US – CA Assemblyman Pulls Controversial Bill from Privacy Committee Hearing

California Assemblyman Jim Cooper (D-Elk Grove) has withdrawn AB-165 — a controversial bill that would have provided a student exclusion to the existing California Electronic Communications Privacy Act (CalECPA) — from a Privacy Committee scheduled for Tuesday, April 18. The bill would have allowed a local educational agency, or any individual acting on behalf of a local educational agency, to search an electronic device or online account of a student, parent, teacher of school staff member without complying with CalECPA rules. The bill faced massive opposition from civil rights and other groups. A coalition of more than 55 organizations, including the American Civil Liberties Union and Common Sense Kids Action, voiced their opposition to the bill and fueled an online campaign to tell legislators not to support the bill. [The Journal]

US – Federal Bill Amends FERPA to Regulate Access to Student Data Held by Outside Parties

Senators Edward Markey and Orrin Hatch introduced Senate Bill 877, the Protecting Student Privacy Act of 2017, amending the Family Education Rights and Privacy Act. The bill was previously introduced as the Protecting Student Privacy Act of 2015; and has been referred to the Committee on Health, Education, Labor and Pensions. If passed, outside parties (a person who is not an employee, officer or volunteer of an educational institution or government agency) must maintain educational records in a manner that provides parents with the right to access personal information, and a process to challenge, correct or delete inappropriate data held in an education record; institutions and agencies must require each outside party to whom data is disclosed to have in place information security policies and procedures that include a comprehensive security program to protect personal data. [Senate Bill 877 – Protecting Student Privacy Act of 2017 – 115th Congress – In The Senate of the United States]

US – Utah Act Mandates Privacy Training for School Employees Handling Student Records

Senate Bill 102, an amendment to the Utah Student Privacy Act has been passed into law. Authorized school employees must attest to having completed the privacy training and submit such certification to the School Board; unauthorized school employees may handle students records if consent is obtained or if authorized by federal and state privacy laws. [S.B. 102 – Amending the Utah Student Privacy Act – General Session 2017 – State of Utah Legislature]
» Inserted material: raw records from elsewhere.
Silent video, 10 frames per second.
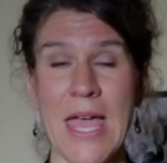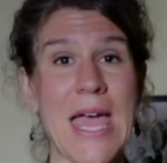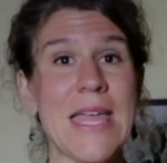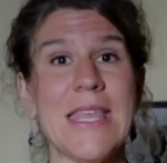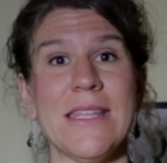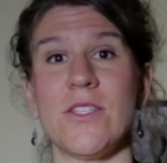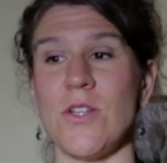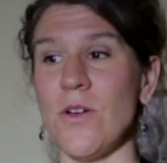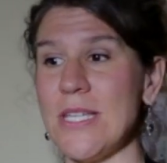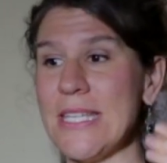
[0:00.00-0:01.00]
and then
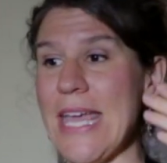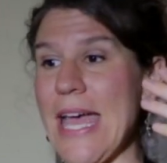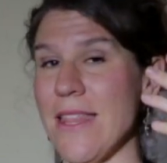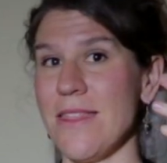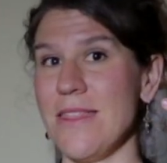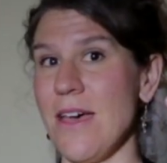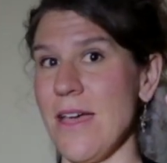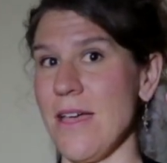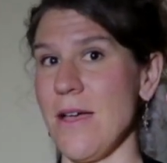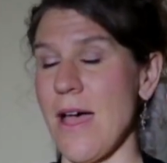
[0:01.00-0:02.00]
start to get
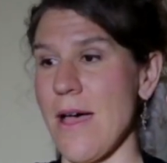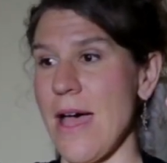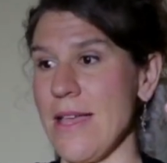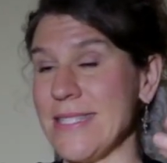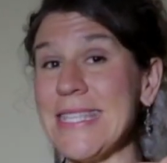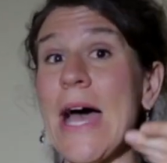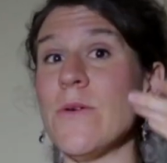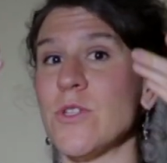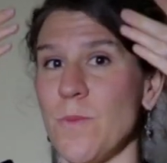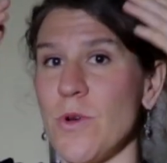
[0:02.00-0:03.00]
the
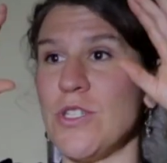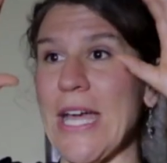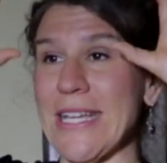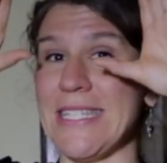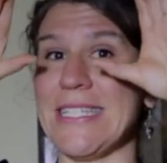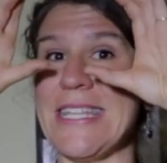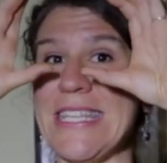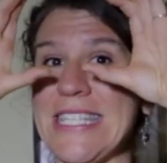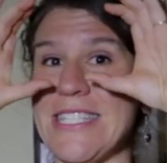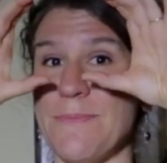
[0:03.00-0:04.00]
sound to project into
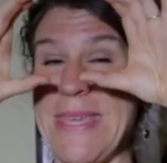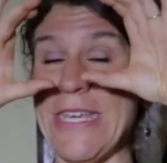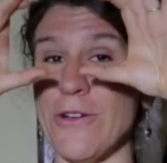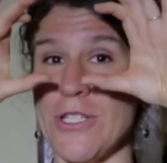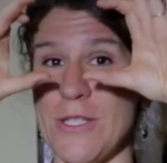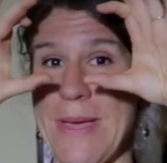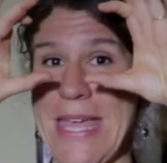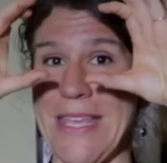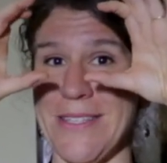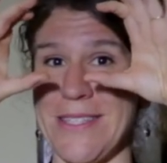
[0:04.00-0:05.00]
this speaker
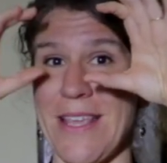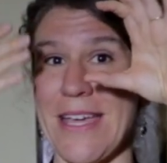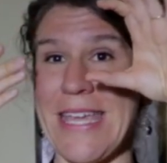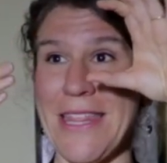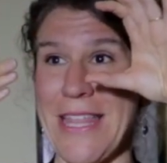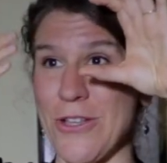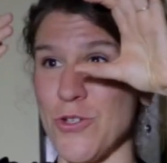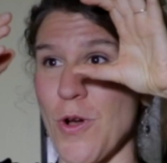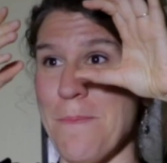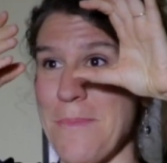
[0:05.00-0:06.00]
space. Again, that
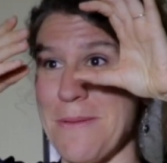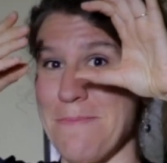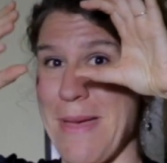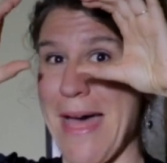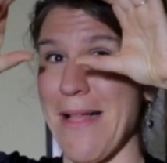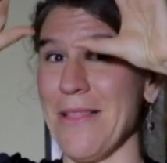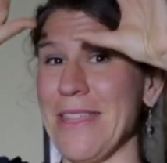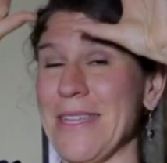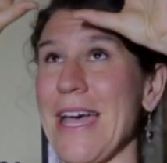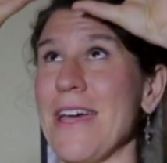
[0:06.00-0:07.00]
trumpet bell
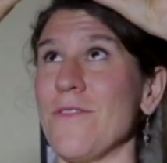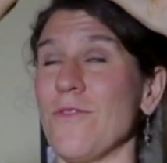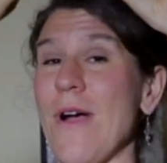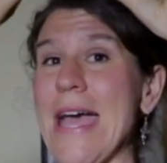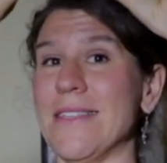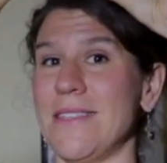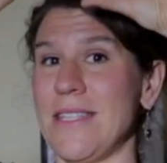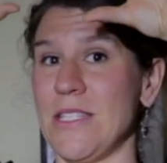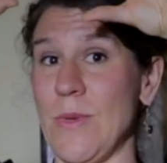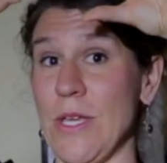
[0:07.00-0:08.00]
that kind of rises
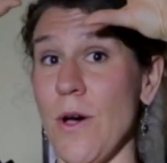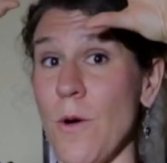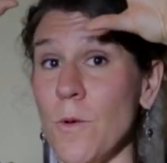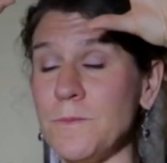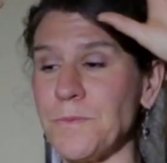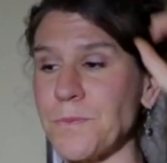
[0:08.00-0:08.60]
as we go.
US – California Bill Prohibits Disclosure of Criminal History on Job Application Forms

AB 1008, An Act to add Section 12952 to the Government Code, relating to Employment Discrimination, has been introduced in the California Assembly and been referred to the Committee on Labor and Education. It would be unlawful to include any question seeking disclosure of criminal history on job applications, inquire into/consider conviction history before an individual receives a conditional offer, or consider arrests not followed by conviction; denial of employment based on a prior conviction requires an individualized assessment of the nature/gravity of the offense, the time passed since the offense, and the nature of the job, and notification to the applicant, with examples of mitigation/rehabilitation evidence voluntarily provided by the job applicant. [AB 1008 – An Act to Amend section 12952 to the Government Code Relating to Employment Discrimination – State of California]
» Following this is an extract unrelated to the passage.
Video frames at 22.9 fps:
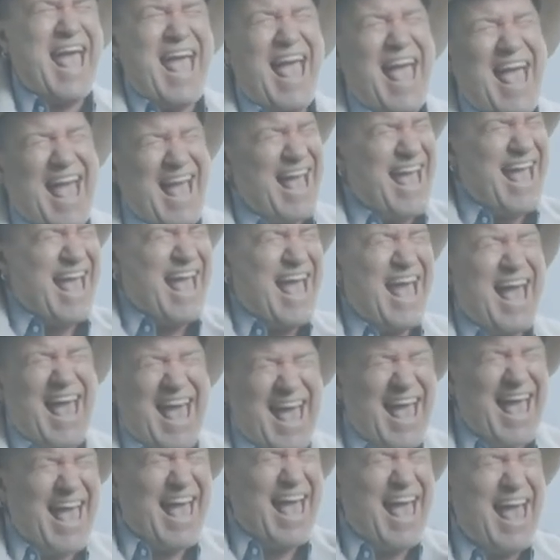has become the
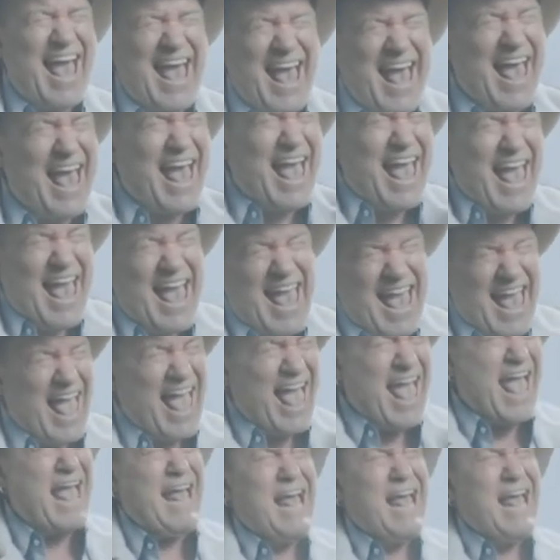stuff of legends,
US – Maryland Legislation Would See Task Force Study Police Use of Facial Recognition

A bill [HB 1065 ] passed in the Maryland House of Delegates and currently under consideration by a Senate committee would see a task force formed to study police use of surveillance technologies, such as facial recognition software Under the proposed legislation, law enforcement departments would have to disclose to the task force surveillance technologies that they are using and the task force would ascertain which technologies are constitutional. Delegate Charles Sydnor, D-Baltimore, said. “It seems as if we are moving toward a surveillance state with the type of surveillance used by law enforcement.” The ACLU of Maryland, said that the task force would help to ensure that Fourth Amendment protections are not violated by police use of new surveillance technologies. Sydnor said that he is unsure whether the Senate committee would pass the bill, but plans to reintroduce it for the next General Assembly if the committee rejects it. Sydnor decided to back the bill in response to reports that Baltimore Police were using an aerial surveillance aircraft without first alerting city officials. [Biometric Update | Legislation creates task force to study surveillance tactics]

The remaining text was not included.